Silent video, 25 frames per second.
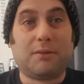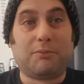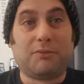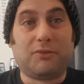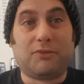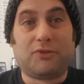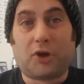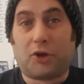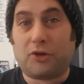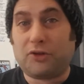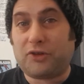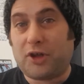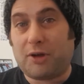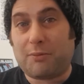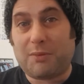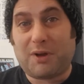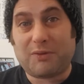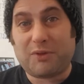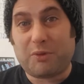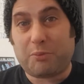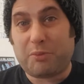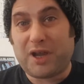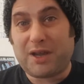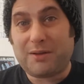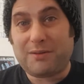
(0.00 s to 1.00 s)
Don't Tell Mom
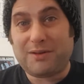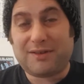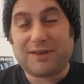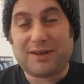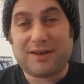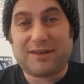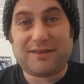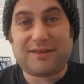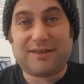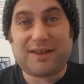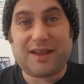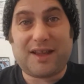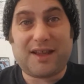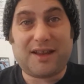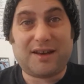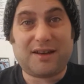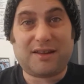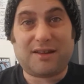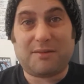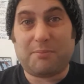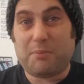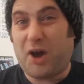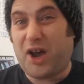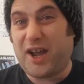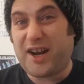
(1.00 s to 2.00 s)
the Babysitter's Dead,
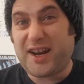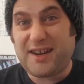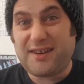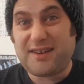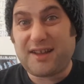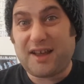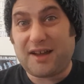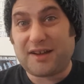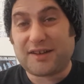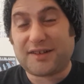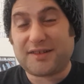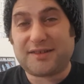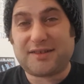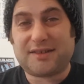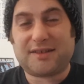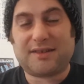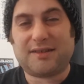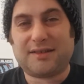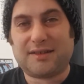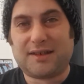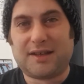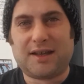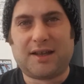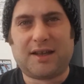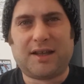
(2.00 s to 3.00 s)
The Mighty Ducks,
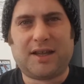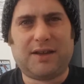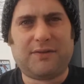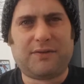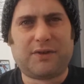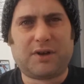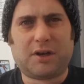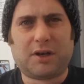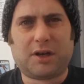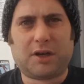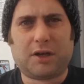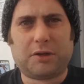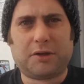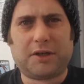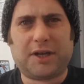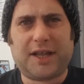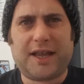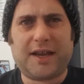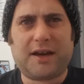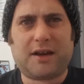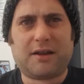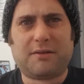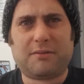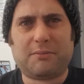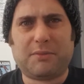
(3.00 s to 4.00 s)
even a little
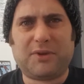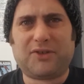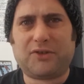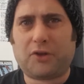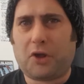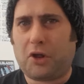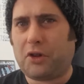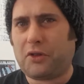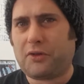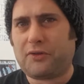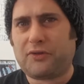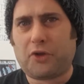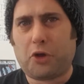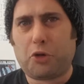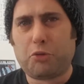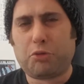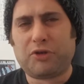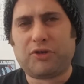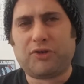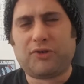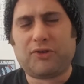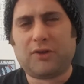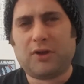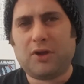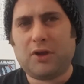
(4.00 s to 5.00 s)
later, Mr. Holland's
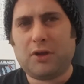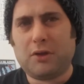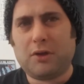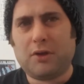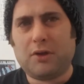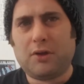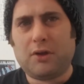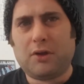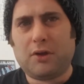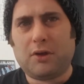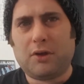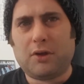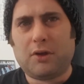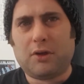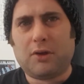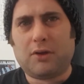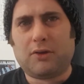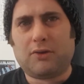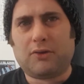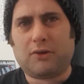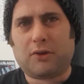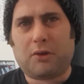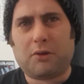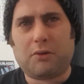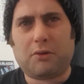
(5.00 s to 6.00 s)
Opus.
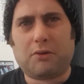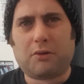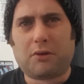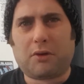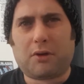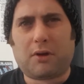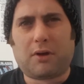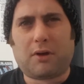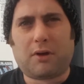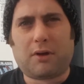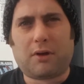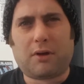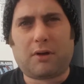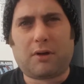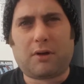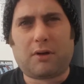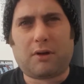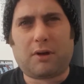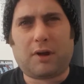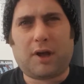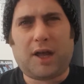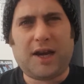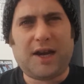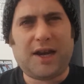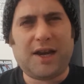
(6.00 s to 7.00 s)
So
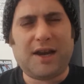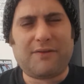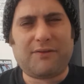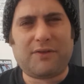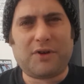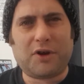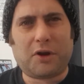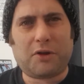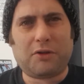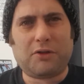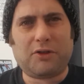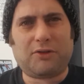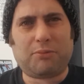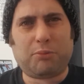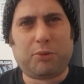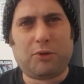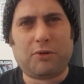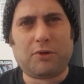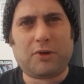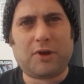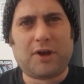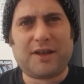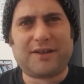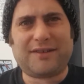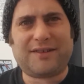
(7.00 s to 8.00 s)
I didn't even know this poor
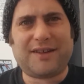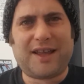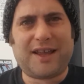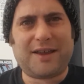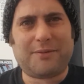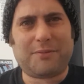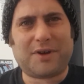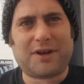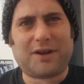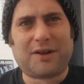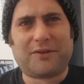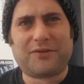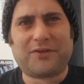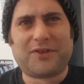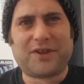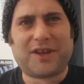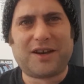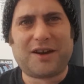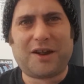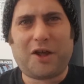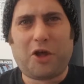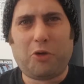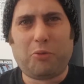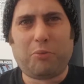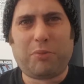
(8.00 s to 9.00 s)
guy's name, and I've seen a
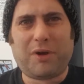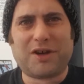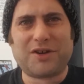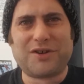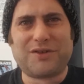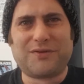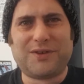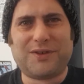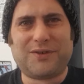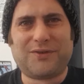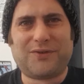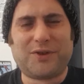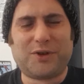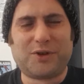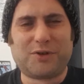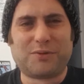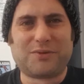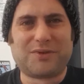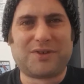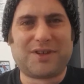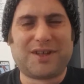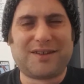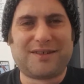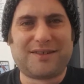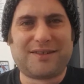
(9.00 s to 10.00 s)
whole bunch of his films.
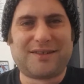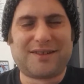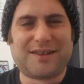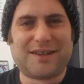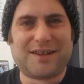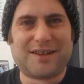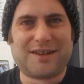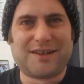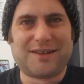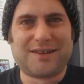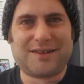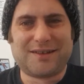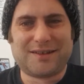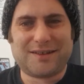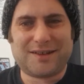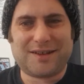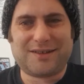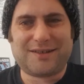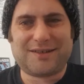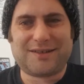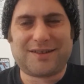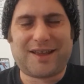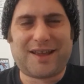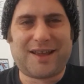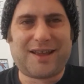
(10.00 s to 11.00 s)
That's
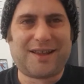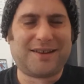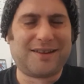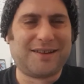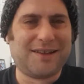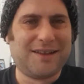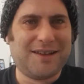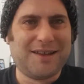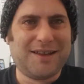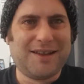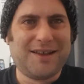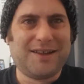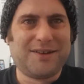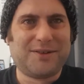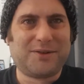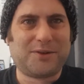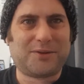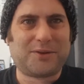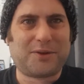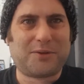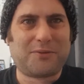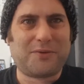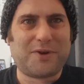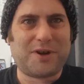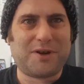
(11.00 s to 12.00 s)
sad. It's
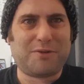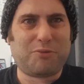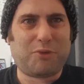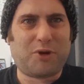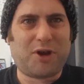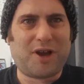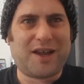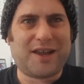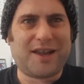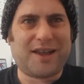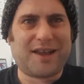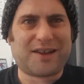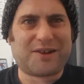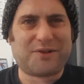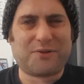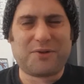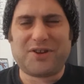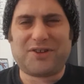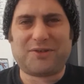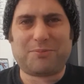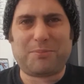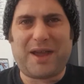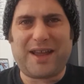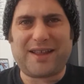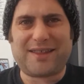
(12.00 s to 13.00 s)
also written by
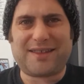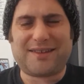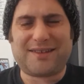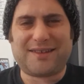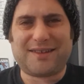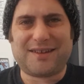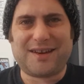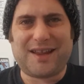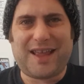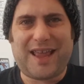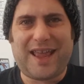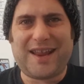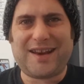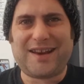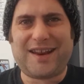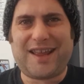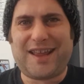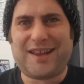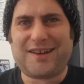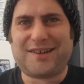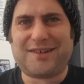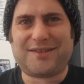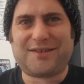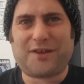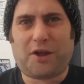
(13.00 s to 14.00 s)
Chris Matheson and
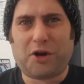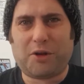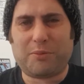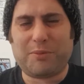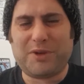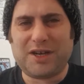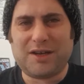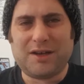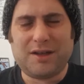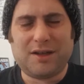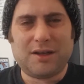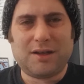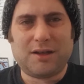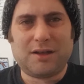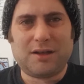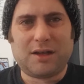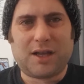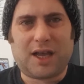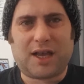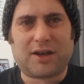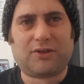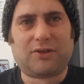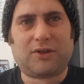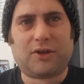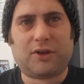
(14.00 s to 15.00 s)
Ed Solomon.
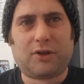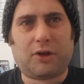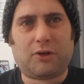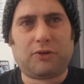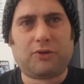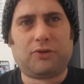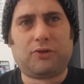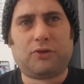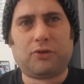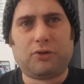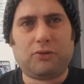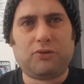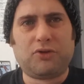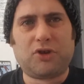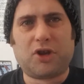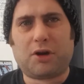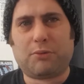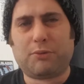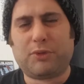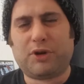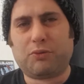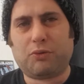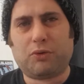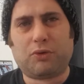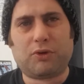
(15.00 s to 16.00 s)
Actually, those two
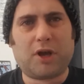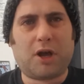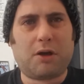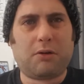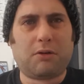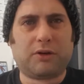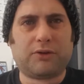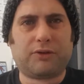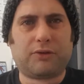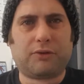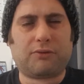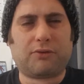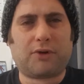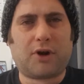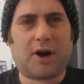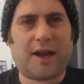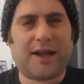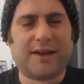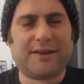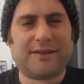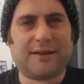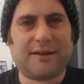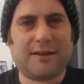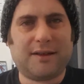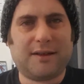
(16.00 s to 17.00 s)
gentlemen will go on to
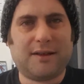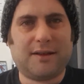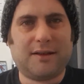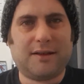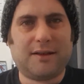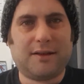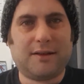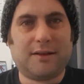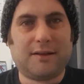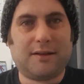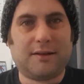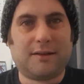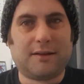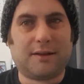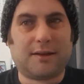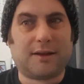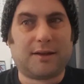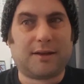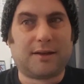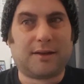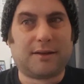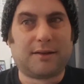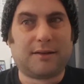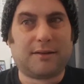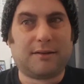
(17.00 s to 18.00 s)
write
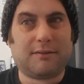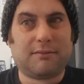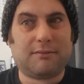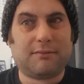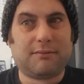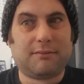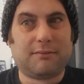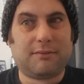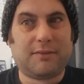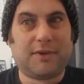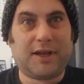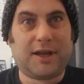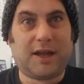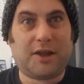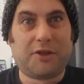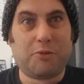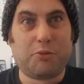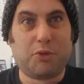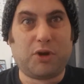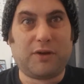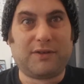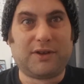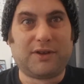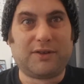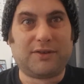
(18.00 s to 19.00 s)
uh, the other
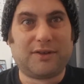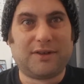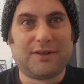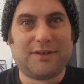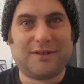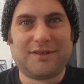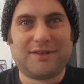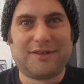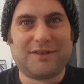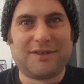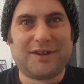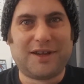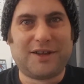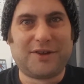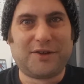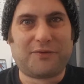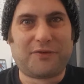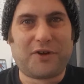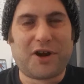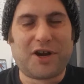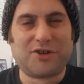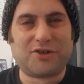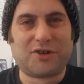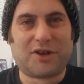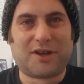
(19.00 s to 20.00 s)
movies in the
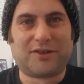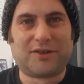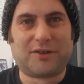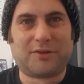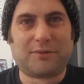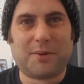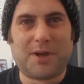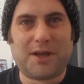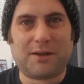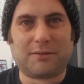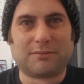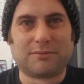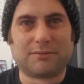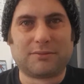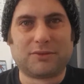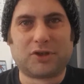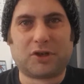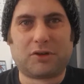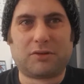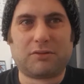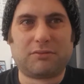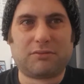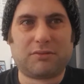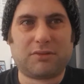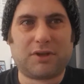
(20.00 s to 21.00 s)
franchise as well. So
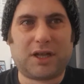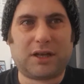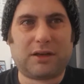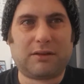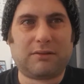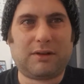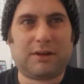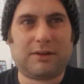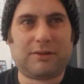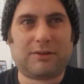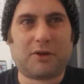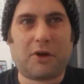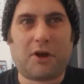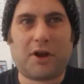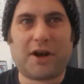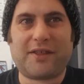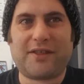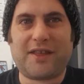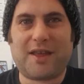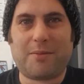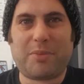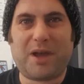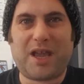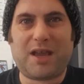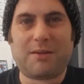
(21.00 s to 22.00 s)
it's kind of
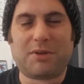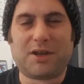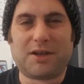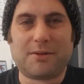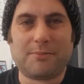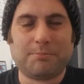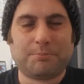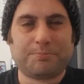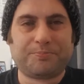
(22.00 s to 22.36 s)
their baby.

______

■ Problem description
Repeat the whole of the material above exactly, but keep the pictures out.

■ Reply to the exercise
Silent video, 25 frames per second.
(0.00 s to 1.00 s)
Don't Tell Mom
(1.00 s to 2.00 s)
the Babysitter's Dead,
(2.00 s to 3.00 s)
The Mighty Ducks,
(3.00 s to 4.00 s)
even a little
(4.00 s to 5.00 s)
later, Mr. Holland's
(5.00 s to 6.00 s)
Opus.
(6.00 s to 7.00 s)
So
(7.00 s to 8.00 s)
I didn't even know this poor
(8.00 s to 9.00 s)
guy's name, and I've seen a
(9.00 s to 10.00 s)
whole bunch of his films.
(10.00 s to 11.00 s)
That's
(11.00 s to 12.00 s)
sad. It's
(12.00 s to 13.00 s)
also written by
(13.00 s to 14.00 s)
Chris Matheson and
(14.00 s to 15.00 s)
Ed Solomon.
(15.00 s to 16.00 s)
Actually, those two
(16.00 s to 17.00 s)
gentlemen will go on to
(17.00 s to 18.00 s)
write
(18.00 s to 19.00 s)
uh, the other
(19.00 s to 20.00 s)
movies in the
(20.00 s to 21.00 s)
franchise as well. So
(21.00 s to 22.00 s)
it's kind of
(22.00 s to 22.36 s)
their baby.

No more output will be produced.